Mr. Savage, the board member, put it more bluntly. “The fact of the matter is that vouchers are yesterday’s news,” he said.

There is other evidence that the daily deals fad is passing. Amazon recently shut down its own daily deals business. And Rich Williams, the new chief of Groupon, said in a blog post on Thursday that the company was “misunderstood” and that it was a myth that Groupon was an email daily deals company.

Internally at LivingSocial, employees have been skeptical about the strategy shift, according to three employees who left this year. About a dozen former employees and current investors said the company’s strategic missteps had taken a toll on morale.
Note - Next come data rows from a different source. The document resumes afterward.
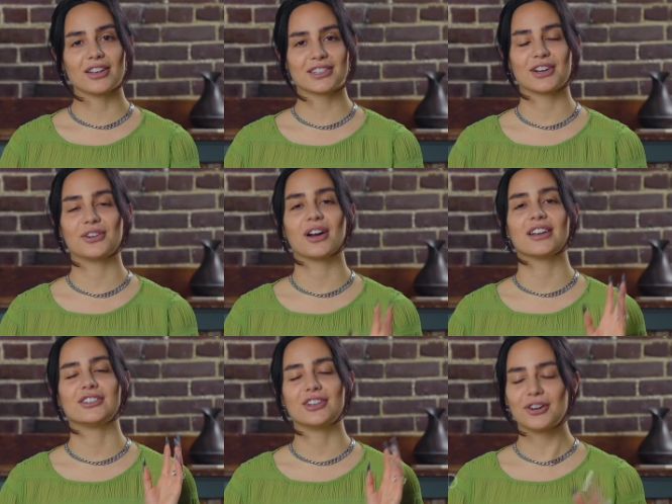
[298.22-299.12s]
Also,
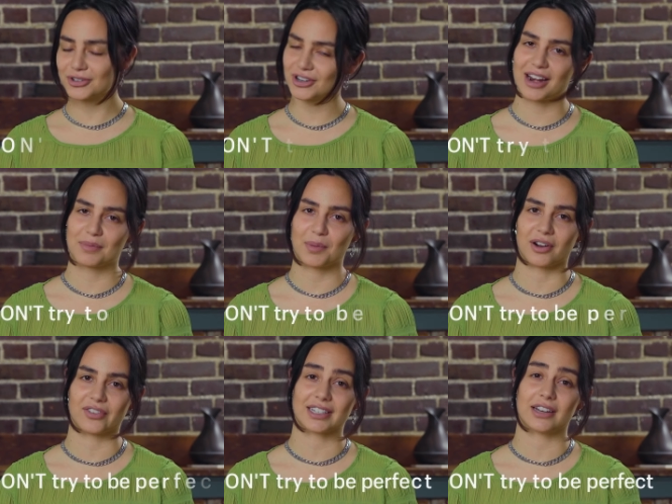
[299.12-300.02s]
don't try to be
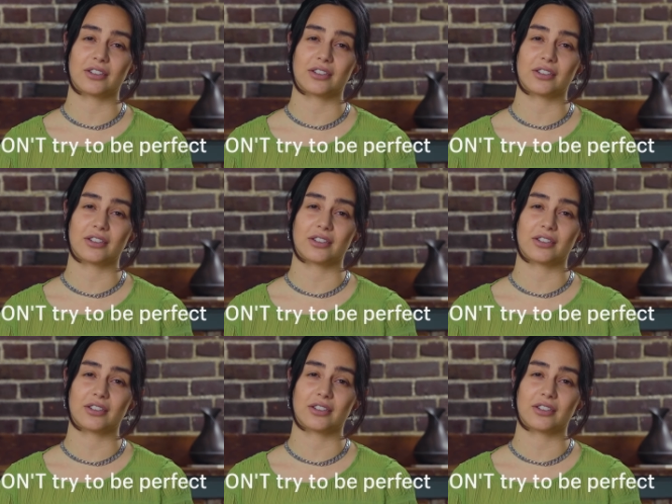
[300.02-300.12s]
perfect.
The discontent has been compounded by the inability of early employees — many of whom were lured with lucrative stock packages — to sell their LivingSocial shares.
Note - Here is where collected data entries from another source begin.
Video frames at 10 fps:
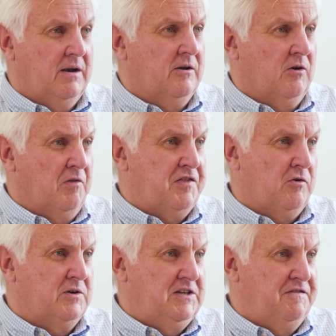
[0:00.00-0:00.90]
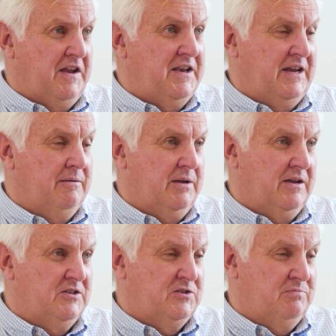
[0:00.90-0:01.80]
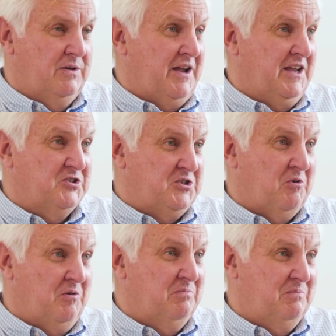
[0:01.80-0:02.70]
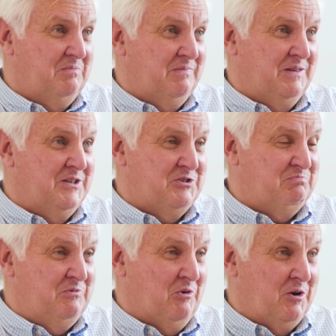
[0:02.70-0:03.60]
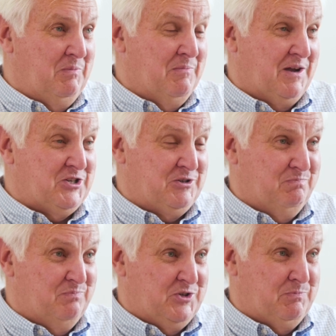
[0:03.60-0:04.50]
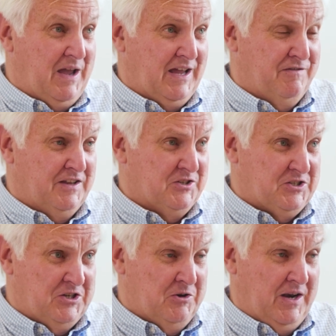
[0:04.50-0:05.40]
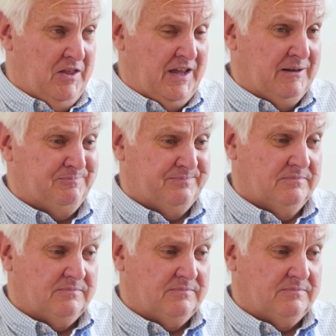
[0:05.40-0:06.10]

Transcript: local authority funding, because there's not going to be much spare funds to do anything.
As a result, retention is an issue, especially as LivingSocial competes with new unicorns for engineers. The company can no longer offer huge salaries and tantalizing stock packages to attract the top talent.

“It’s not the easiest thing in the world to hire tech people, wherever you are,” Mr. Thakar said. “We’re not Google-esque.”

LivingSocial has also been in belt-tightening mode, with a round of layoffs in October and divestitures of entire divisions. The company has shut offices in several cities, including New York and Seattle. Last fall, it sold Ticket Monster, based in South Korea. In February, the company sold LetsBonus, a Spain-based start-up it had acquired in 2011. Two months later, LivingSocial shed its Australia and New Zealand businesses, which Mr. Thakar characterized as “superfluous” to the company’s remaining operations in the United States and Canada.

“We’re focusing on our investments in technology, and focusing particularly in English-speaking countries,” Mr. Thakar said. “In many cases, people said they wished this had happened earlier.”

Investors, founders and many employees of LivingSocial are underwater with their shares, and an I.P.O. or sale seem very far off. When asked about this trajectory, Mr. Thakar said valuations were all “notional.” He added, “Valuations are one of those things that are in the eye of the beholder.”

Mike Isaac reported from Washington and Katie Benner from San Francisco.